------ GIVEN RECORDS

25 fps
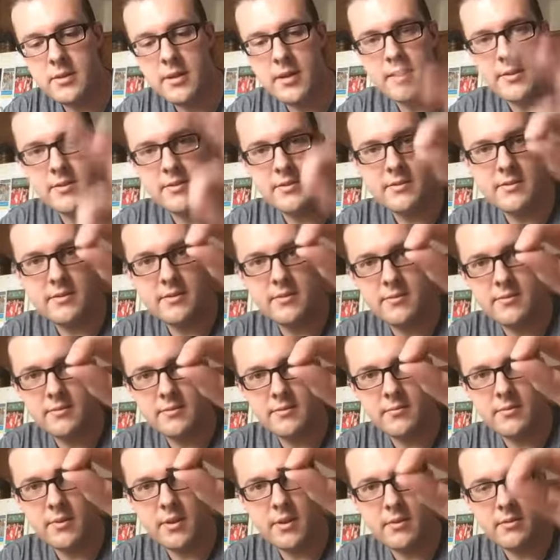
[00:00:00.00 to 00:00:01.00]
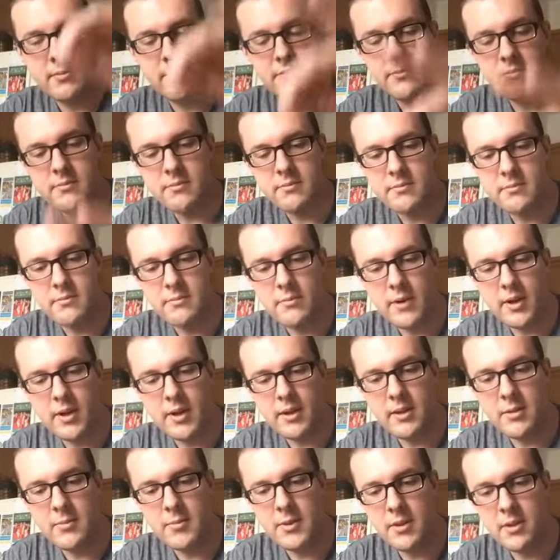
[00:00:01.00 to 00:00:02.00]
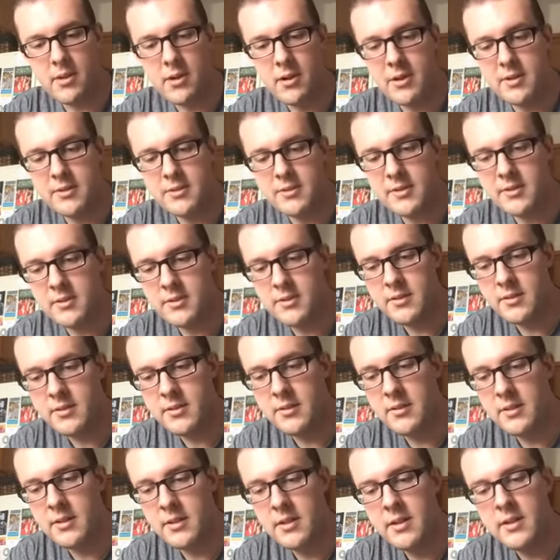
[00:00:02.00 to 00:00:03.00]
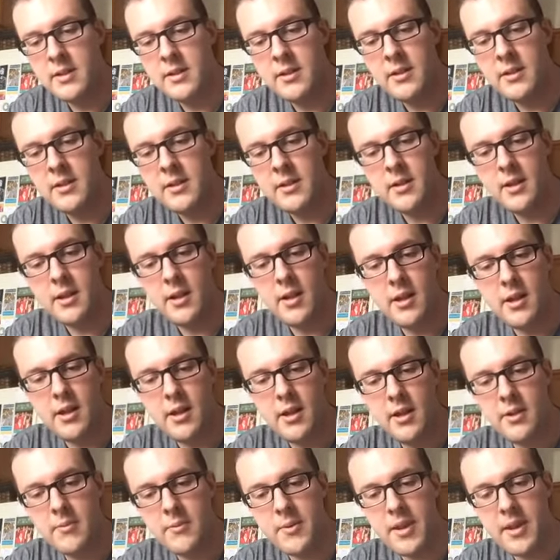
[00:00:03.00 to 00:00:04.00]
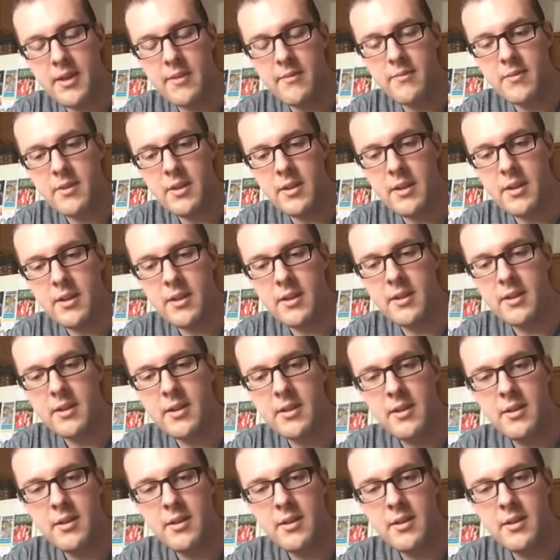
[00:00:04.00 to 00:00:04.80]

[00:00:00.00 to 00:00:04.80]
that's waiting to be lost. We have the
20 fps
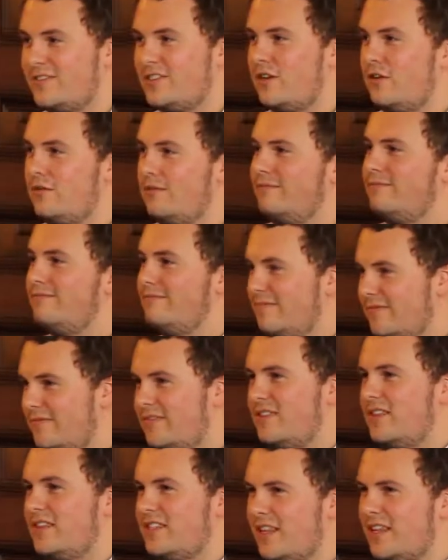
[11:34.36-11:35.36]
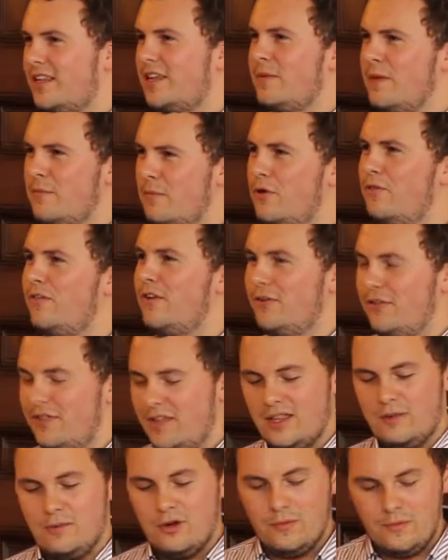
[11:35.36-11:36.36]
So there's something going to be moving on
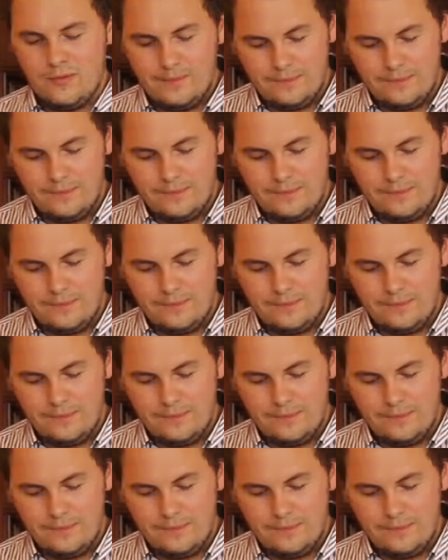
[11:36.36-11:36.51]
at the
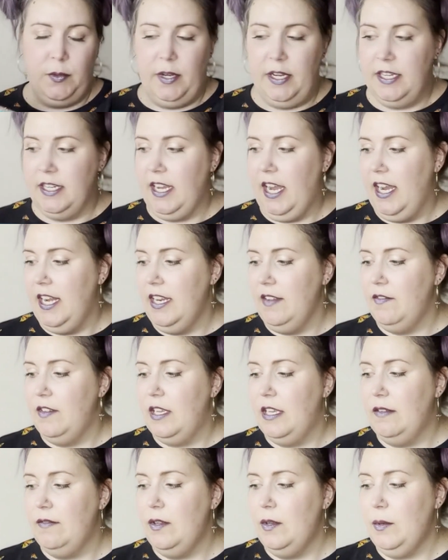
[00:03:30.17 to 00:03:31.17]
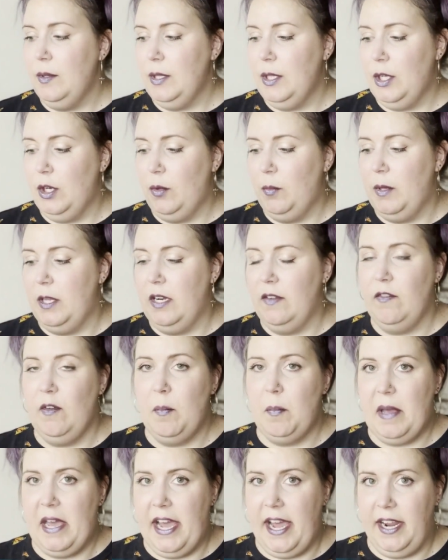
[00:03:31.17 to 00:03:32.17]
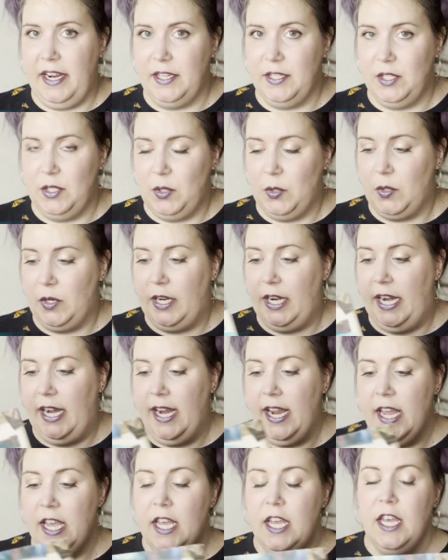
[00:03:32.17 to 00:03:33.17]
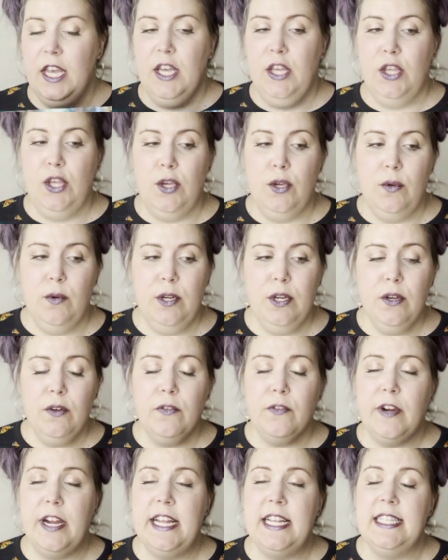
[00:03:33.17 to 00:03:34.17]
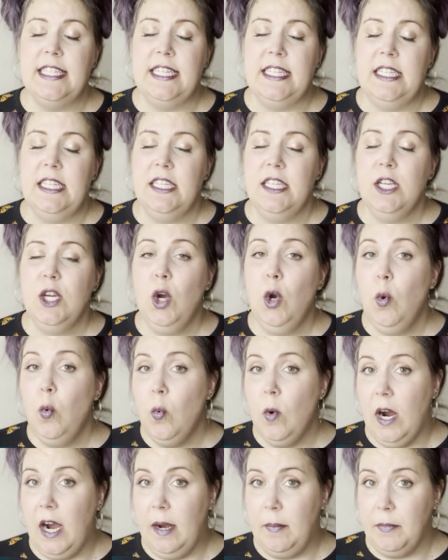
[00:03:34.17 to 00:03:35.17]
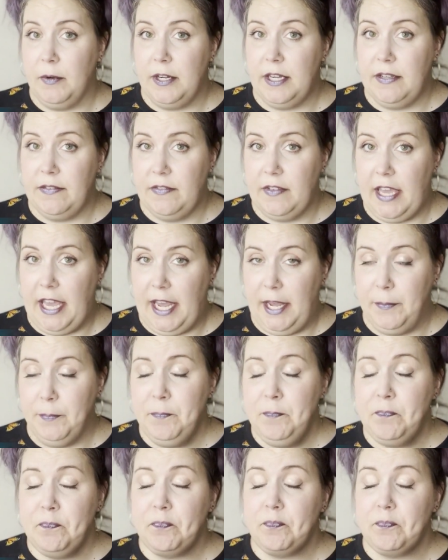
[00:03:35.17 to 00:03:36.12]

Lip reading: it, and kind of give you a little bit of a backstory. You and your friends, this is a cooperative game.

------------

TASK BRIEF
Your copy must hold exactly the lines from the one with "[00:03:31.17 to 00:03:32.17]" to the end of the records above, both included, and no pictures.

OUTPUT FOR THIS TASK
[00:03:31.17 to 00:03:32.17]
[00:03:32.17 to 00:03:33.17]
[00:03:33.17 to 00:03:34.17]
[00:03:34.17 to 00:03:35.17]
[00:03:35.17 to 00:03:36.12]

Lip reading: it, and kind of give you a little bit of a backstory. You and your friends, this is a cooperative game.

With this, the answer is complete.